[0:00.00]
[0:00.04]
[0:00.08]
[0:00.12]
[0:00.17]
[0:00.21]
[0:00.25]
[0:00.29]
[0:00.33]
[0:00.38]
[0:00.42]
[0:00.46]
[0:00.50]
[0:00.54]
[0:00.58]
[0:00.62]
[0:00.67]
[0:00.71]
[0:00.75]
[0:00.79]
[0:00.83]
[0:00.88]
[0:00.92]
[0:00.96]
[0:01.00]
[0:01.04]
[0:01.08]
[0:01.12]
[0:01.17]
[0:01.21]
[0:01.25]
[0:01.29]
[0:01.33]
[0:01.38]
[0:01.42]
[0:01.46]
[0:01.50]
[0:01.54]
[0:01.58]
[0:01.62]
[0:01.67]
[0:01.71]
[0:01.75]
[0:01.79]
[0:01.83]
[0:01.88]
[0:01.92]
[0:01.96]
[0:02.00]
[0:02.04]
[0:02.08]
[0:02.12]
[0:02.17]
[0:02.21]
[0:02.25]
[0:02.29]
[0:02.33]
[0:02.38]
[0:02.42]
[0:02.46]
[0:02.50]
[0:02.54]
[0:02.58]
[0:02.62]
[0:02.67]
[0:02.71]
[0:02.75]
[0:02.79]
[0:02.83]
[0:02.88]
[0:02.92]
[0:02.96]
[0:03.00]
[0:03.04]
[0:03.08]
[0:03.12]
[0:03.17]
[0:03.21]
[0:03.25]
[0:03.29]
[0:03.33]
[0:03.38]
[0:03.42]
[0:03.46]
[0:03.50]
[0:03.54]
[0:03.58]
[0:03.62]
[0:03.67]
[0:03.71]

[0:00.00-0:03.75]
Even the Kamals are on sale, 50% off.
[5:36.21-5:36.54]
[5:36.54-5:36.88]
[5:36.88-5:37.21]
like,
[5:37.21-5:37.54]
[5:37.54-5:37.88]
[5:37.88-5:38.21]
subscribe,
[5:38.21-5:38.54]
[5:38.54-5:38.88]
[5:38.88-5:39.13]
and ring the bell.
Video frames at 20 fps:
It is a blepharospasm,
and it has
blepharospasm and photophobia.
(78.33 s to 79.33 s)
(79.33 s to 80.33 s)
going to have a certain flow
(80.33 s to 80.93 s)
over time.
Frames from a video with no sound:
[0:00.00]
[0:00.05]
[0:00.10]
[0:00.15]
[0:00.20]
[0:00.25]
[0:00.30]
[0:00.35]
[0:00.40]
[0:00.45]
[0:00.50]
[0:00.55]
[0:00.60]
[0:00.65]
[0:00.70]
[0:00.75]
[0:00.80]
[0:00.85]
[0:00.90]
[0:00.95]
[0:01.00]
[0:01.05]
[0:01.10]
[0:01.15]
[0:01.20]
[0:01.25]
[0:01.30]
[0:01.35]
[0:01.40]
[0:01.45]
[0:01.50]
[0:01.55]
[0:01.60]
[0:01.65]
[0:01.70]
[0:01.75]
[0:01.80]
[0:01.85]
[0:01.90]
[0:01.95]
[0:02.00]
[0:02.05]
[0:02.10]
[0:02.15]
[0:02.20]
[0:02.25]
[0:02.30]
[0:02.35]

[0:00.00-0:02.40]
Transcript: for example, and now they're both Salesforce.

**What the task requires:**
Once you reach the line containing "Frames from a", transcribe it and each line after it through the end of the material, exactly and with nothing added.

**Result:**
Frames from a video with no sound:
[0:00.00]
[0:00.05]
[0:00.10]
[0:00.15]
[0:00.20]
[0:00.25]
[0:00.30]
[0:00.35]
[0:00.40]
[0:00.45]
[0:00.50]
[0:00.55]
[0:00.60]
[0:00.65]
[0:00.70]
[0:00.75]
[0:00.80]
[0:00.85]
[0:00.90]
[0:00.95]
[0:01.00]
[0:01.05]
[0:01.10]
[0:01.15]
[0:01.20]
[0:01.25]
[0:01.30]
[0:01.35]
[0:01.40]
[0:01.45]
[0:01.50]
[0:01.55]
[0:01.60]
[0:01.65]
[0:01.70]
[0:01.75]
[0:01.80]
[0:01.85]
[0:01.90]
[0:01.95]
[0:02.00]
[0:02.05]
[0:02.10]
[0:02.15]
[0:02.20]
[0:02.25]
[0:02.30]
[0:02.35]

[0:00.00-0:02.40]
Transcript: for example, and now they're both Salesforce.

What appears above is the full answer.